基本的には、中古マンションのリフォームも、いったん住んでみて、数年経ってからリフォームするのがおすすめです。
生活導線と結露がチェックポイント
マンションは1フロアですから、リフォームを考える場合、生活導線がまずチェックポイントになります。
生活導線を無視した間取りの変更は、生活に不便をきたす恐れがあり、失敗の元になります。
もう1つのチェックポイントは、結露の問題です。マンションは断熱性が高い分、結露が発生しやすくなります。
リフォームによって風の通りが悪くなってしまうと、発生した結露によりカビなどが増殖して家族の健康にも悪影響を及ぼしますので、留意する必要があります。
リフォームにおける家相や風水
かつては注文住宅を新築する場合、家相や風水にこだわるお客さまが多かったようです。
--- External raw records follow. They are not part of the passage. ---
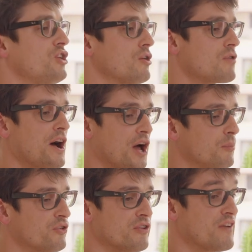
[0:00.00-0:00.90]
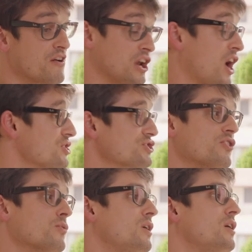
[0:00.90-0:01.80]
you know, right up to the very largest
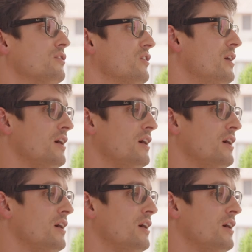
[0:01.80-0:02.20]
in the world,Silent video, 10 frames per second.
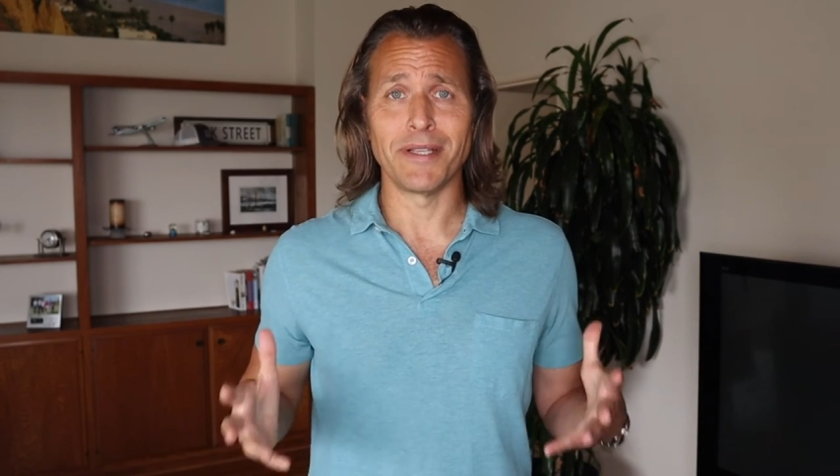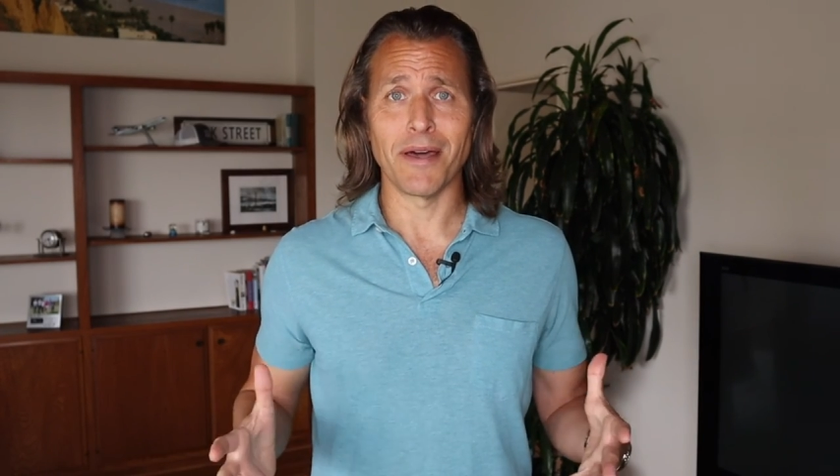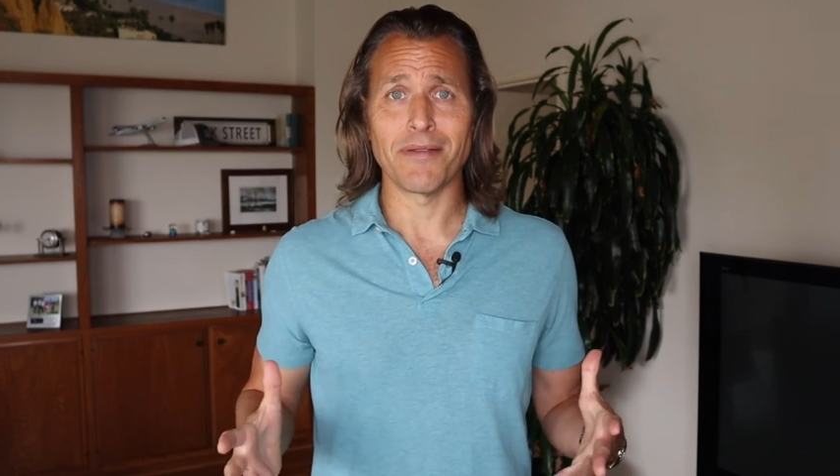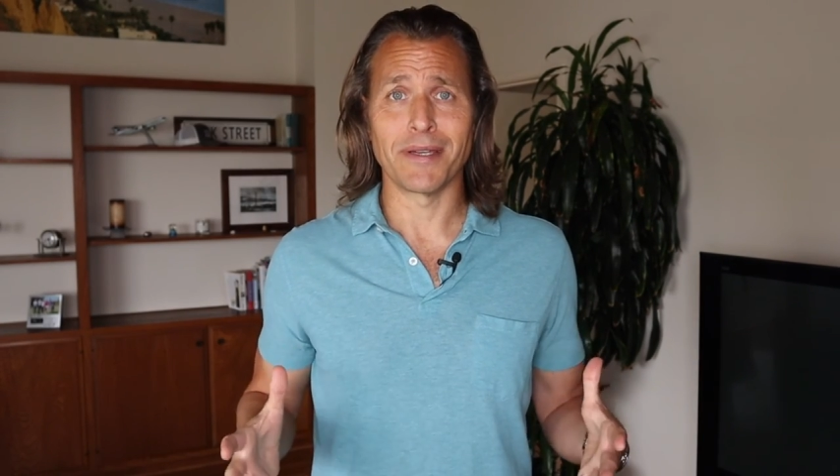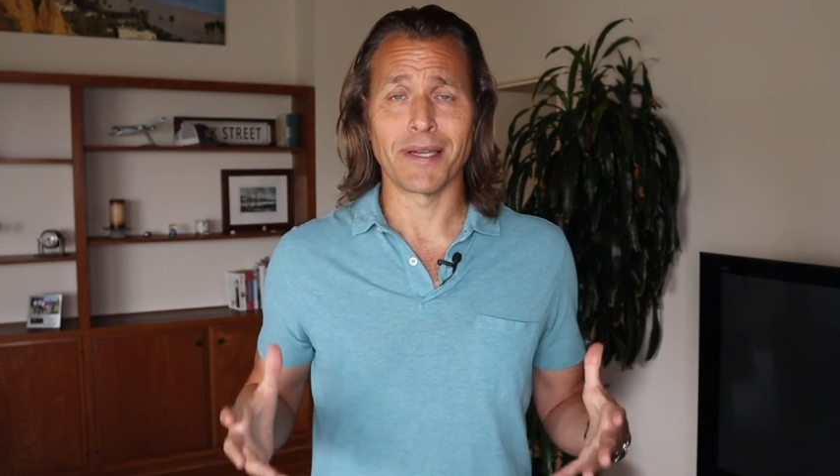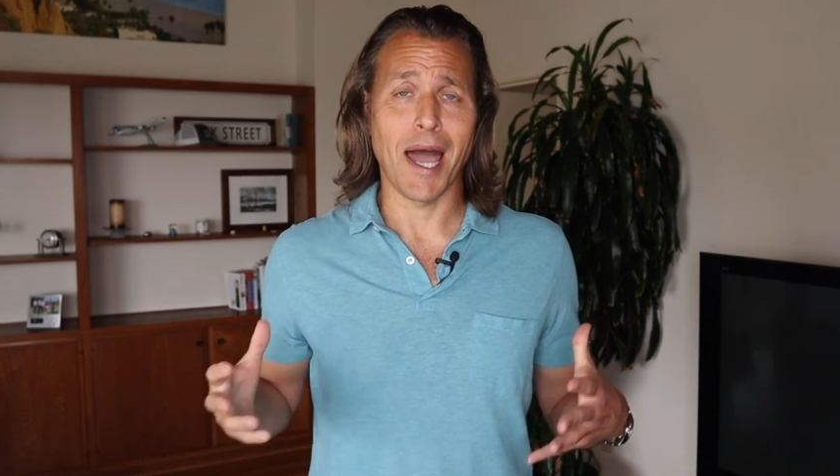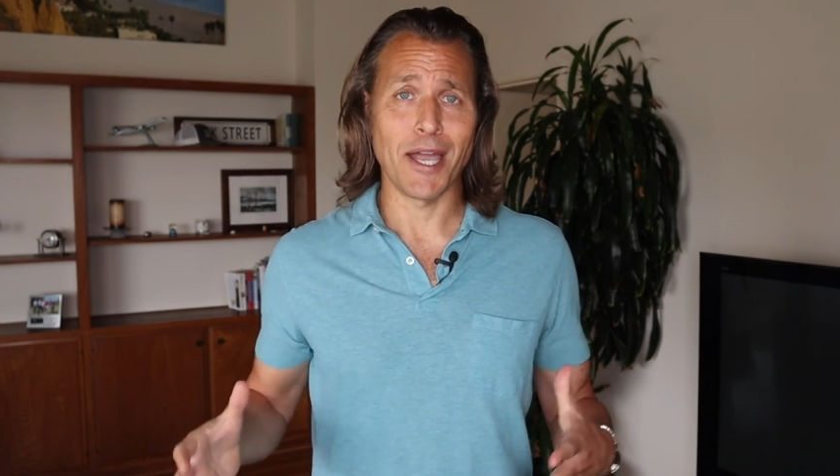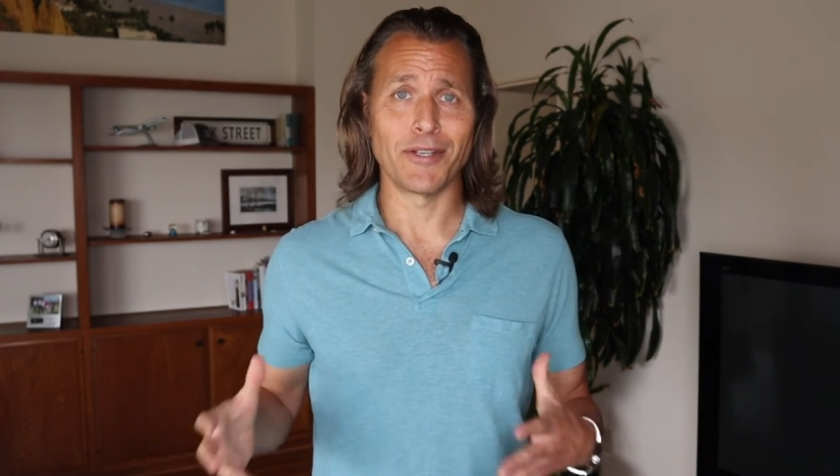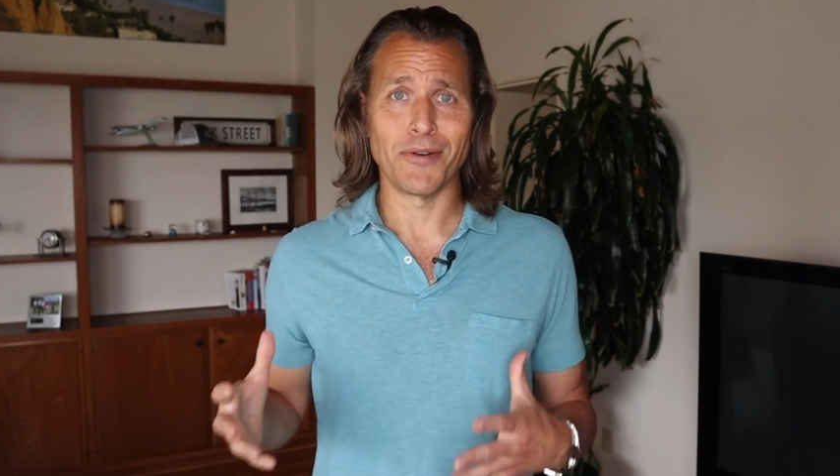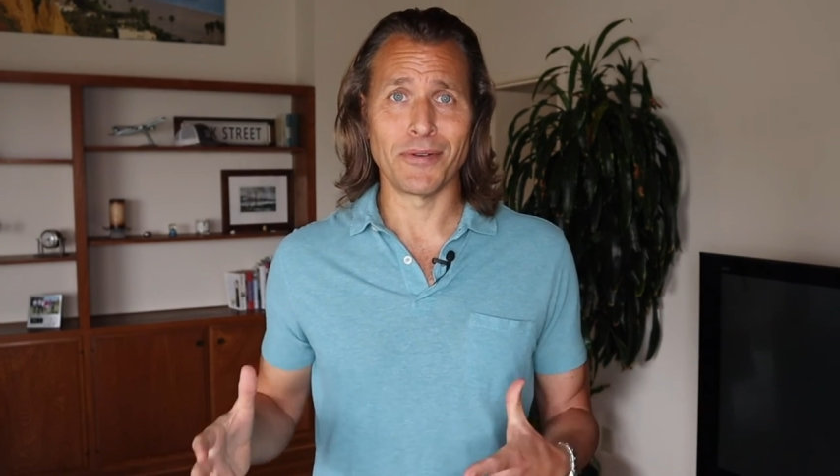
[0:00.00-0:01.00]
nothing,
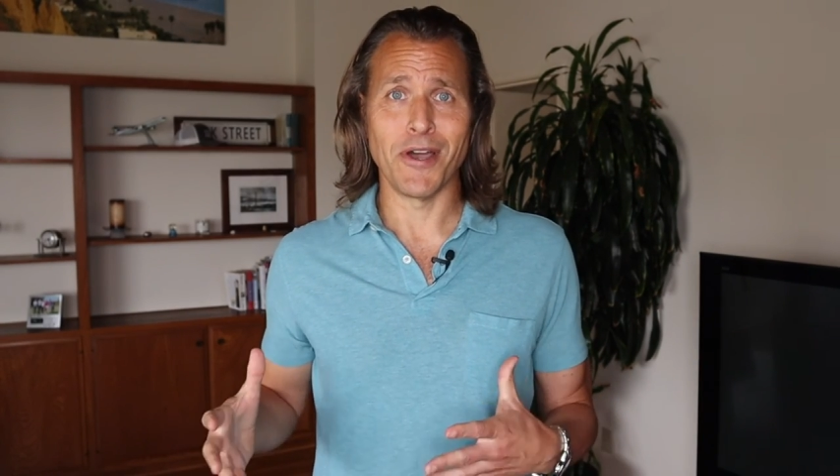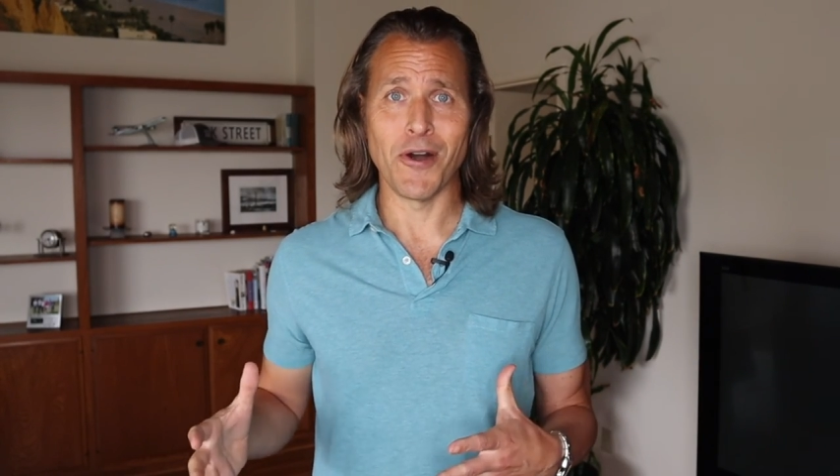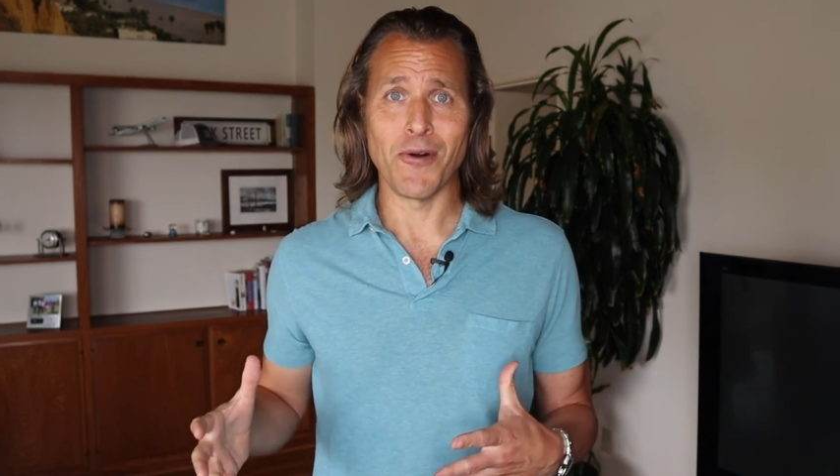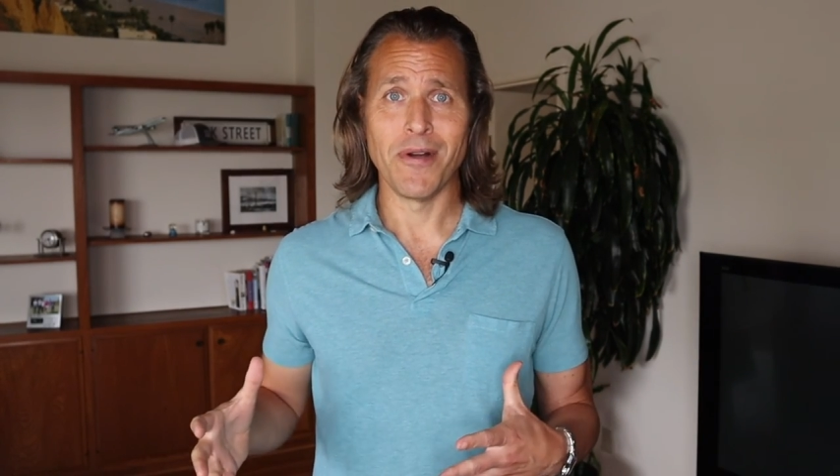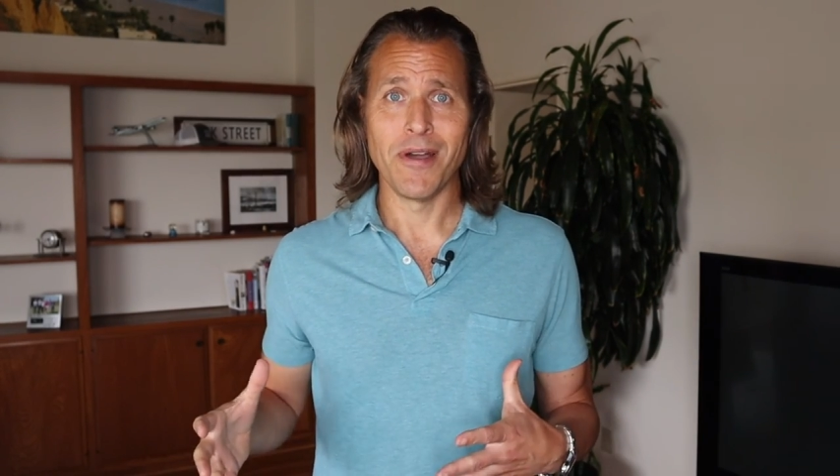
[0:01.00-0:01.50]
I don't know.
例えば、玄関を北には造らない。
鬼門(北東)と裏鬼門(南西)の方角には、水回りを置かない。門は東南に造るなど。
今では、家相や風水に合わせたくても、敷地面積が狭くてその通りに建てられない場合も多くなり、だんだんと家相や風水にこだわる人が少なくなりました。
リフォームで家相や風水にこだわる人が少なくない
しかし少なくなったとはいえ、日本人は、家相や風水を信じる人が多いので、これらを無視するわけにはいきません。
それは、新築に限らずリフォームの場合も同じで、中には、全面リフォームをする際、家相や風水を良くしたいと考える人も少なからずいます。
新築以上にリフォームの営業マンは、家相や風水を勉強していないといけないのです。
しかし実際には、家相や風水に精通した営業マンはあまりいません。
本来ならば、リフォームを請け負う側から積極的に家相や風水のことをお客さまに伝えるべきなのですが、それができないので、敢えて尋ねられない限りあまり言わないのが実情のようです。
リフォームで風の通りを良くする
それでは、リフォームにおいて、家相や風水をどのように考えたら良いのでしょうか?
すでに完成した家をリフォームする場合、水回りや玄関の位置を変更するのは、とても難しくなりますので、厳格に家相や風水に合わせることがほぼ不可能になります。
そもそも家相や風水は、どのような家を建てれば、住む人に幸せをもたらすかを、間取り、出入口や窓の位置、水回りの場所などを統計的に整理した古人の知恵です。
このような場合はこうなりやすいという統計的なものですから、必ずそうなるわけではありません。
ですから、厳格に合わせられない場合は、最低限風の通り道を良くすることを考えてみてはいかがでしょう。
風の通りを良くすれば、換気がよくなり、住み心地が良くなります。
換気の悪い家に長く住んでいると、水回りに発生する結露によりカビが増殖し、家族の健康に悪影響を及ぼします。
季節によってはジメジメして、悪臭が発生することもあり、生活環境がさらに悪化します。
間取りや窓の位置を工夫して風の通りを良くできれば、家族の健康にも配慮したリフォームになります。